Несколько раз подряд перечитал Христиан-Август письмо. Истинный смысл отыскивал в послании Христиан-Август, понимая, что никто бы не стал гнать из России курьера исключительно ради того, чтобы на помнить отцу, какая у него почтительная девочка. Ближе к вечеру того же самого дня над письмом склонились две старческие головы: седой короткий «ёжик» Христиана и обширная глянцевая лысина Иоганна. После нескольких рюмок текст предстал в ином свете; особенно придирчиво изучал послание Иоганн, видевший скрытые отголоски скрытых бед там, где Христиан не видел ровным счётом ничего подозрительного. Особенно почему-то Иоганн-Людвиг придирался к фразе «я совершенно здорова».

   – Посуди сам, – убеждённо говорил Иоганн, поддевая вилкой ломтик жареной, теперь уже безнадёжно остывшей свинины. – Ведь о болезнях она прежде не сообщала, так ведь?

   – Так, – соглашался Христиан, более прислушивавшийся после выпитой рюмки к своему организму, нежели к собеседнику, что не позволяло ему сосредоточиться всецело на обсуждении письма, утром казавшегося таким важным. – Так, – повторил он.

   – Ну так, а если твоя дочь прежде не сообщала о болезни, стало быть, она и не болела. Она же всегда отличалась честностью.

   – Ну, – сказал Христиан.

   – Вот тебе и «ну». А она в этом письме про своё здоровье пишет, так?

   – Ну так и?..

   – Вот поэтому я и говорю... э, мне самую малость, буквально на донышке, ты себе наливай... Вот и говорю, что раз прежде она про болезнь не сообщала, а теперь пишет – только уже не о самой болезни, а про выздоровление, фактически ведь именно об этом идёт речь, стало быть, раньше девочка была больна, причём больна серьёзно.

   – Ты думаешь? – с сомнением в голосе поинтересовался Христиан, который налил по цельной рюмке себе и брату, но теперь сомневался, можно ли после всего случившегося пить в таких количествах. Мысленно сходился к тому, что в этот раз он явно пожадничал, причём не столько сейчас, разливая, как в тот ещё момент, когда ставил на стол эти вот вместительные рюмки, годные разве для слабых вин.

   – Да, брат, именно так и я думаю. Причём больна так серьёзно, что и тебя-то не спешили они приглашать в Россию, чтобы ты не расстраивался понапрасну. Но... – Иоганн назидательно поднял палец вверх. – Да, так вот я и говорю... А, собственно, о чём я?

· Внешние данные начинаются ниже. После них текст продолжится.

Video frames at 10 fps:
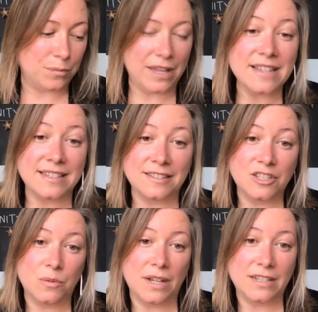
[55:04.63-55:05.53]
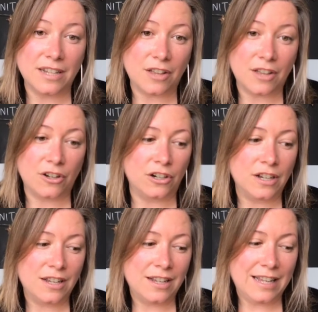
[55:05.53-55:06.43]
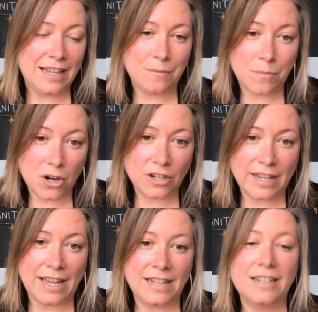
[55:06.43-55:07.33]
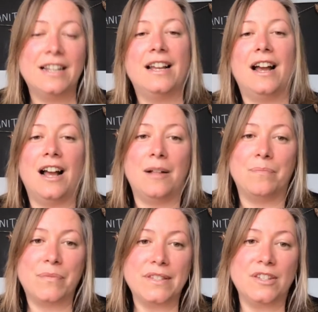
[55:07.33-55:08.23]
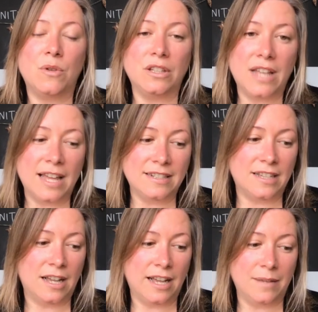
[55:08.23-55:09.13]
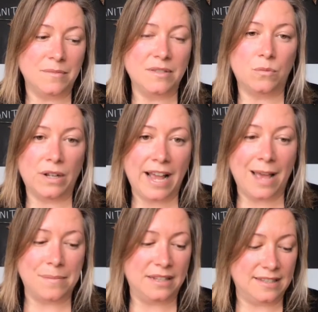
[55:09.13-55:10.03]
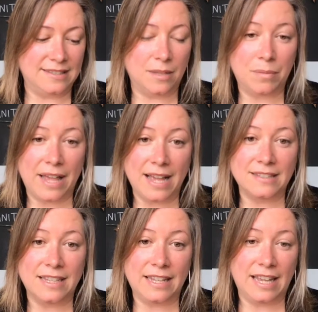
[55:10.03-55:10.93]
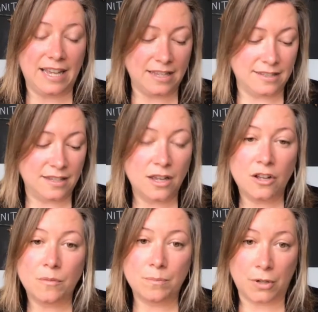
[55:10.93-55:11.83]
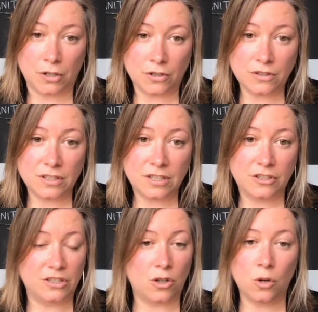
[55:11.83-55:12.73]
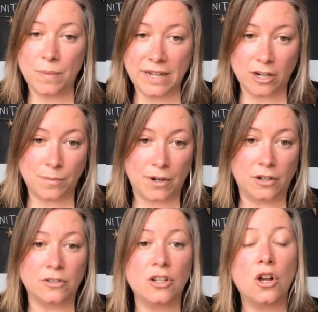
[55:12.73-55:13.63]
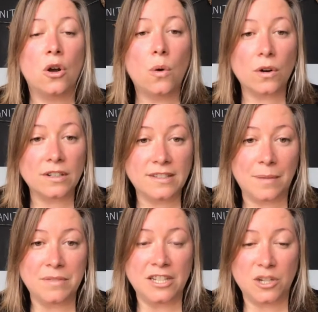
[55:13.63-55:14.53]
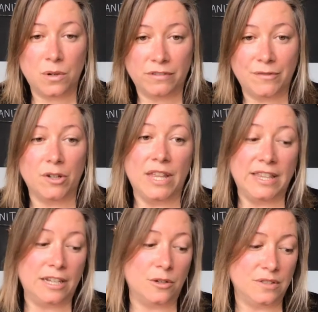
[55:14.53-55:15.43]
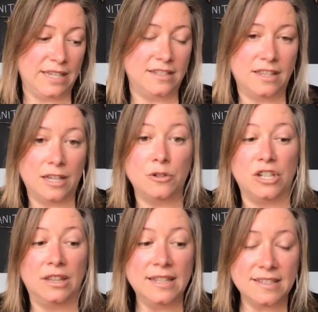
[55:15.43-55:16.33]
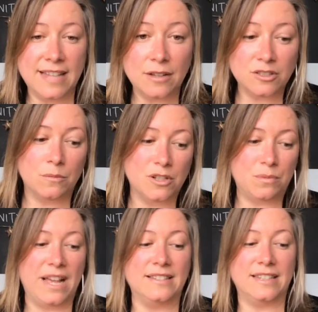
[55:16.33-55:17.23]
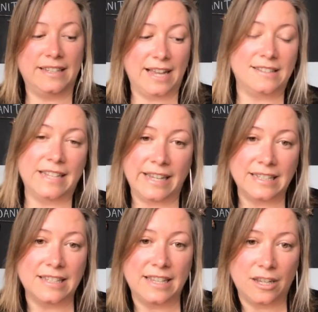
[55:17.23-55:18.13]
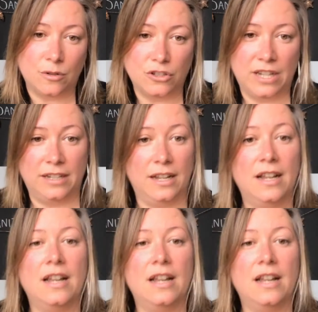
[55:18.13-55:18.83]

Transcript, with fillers: plastics to another market. So a lot of times what happens is the plastic is burned, just open air burned, or dumped into a river that then goes into the ocean. This is how so much plastic gets into the ocean.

Мысль потерял…

   – Чтобы не расстраиваться понапрасну, – как эхо повторил Христиан, плохо слушавший собеседника, однако умудрившийся теперь повторить финальную фразу братовых рассуждений.

   – Ну, я и говорю, чего тебе расстраиваться! – сказал Иоганн, не сумевший и после подсказки поймать проворную свою мысль. – Нечего расстраиваться. Живи себе и веселись. Давай-ка выпьем с тобой, – он решительно потянулся рюмкой к Христиану.

Братья дружно закинули головы и одинаково зажмурились, сделавшись на мгновение похожими на волосатый и лысый варианты одного и того же человека.

Перед сном, попав-таки со второй попытки концом пера в розовую чернильницу, Христиан-Август размашисто записал в дневник: «Господь испытует сердца и внутренние побуждения наши, и по ним уже оказывает свои милости. Вот так!»

Наутро он решительно не мог припомнить, по какому именно случаю испортил в дневнике чистый лист и какой смысл скрывала его же собственной рукой начертанная фраза. Он приближал к глазам и, напротив, отстранял от себя страницу, он морщил лоб, но так ничего и не вспомнил.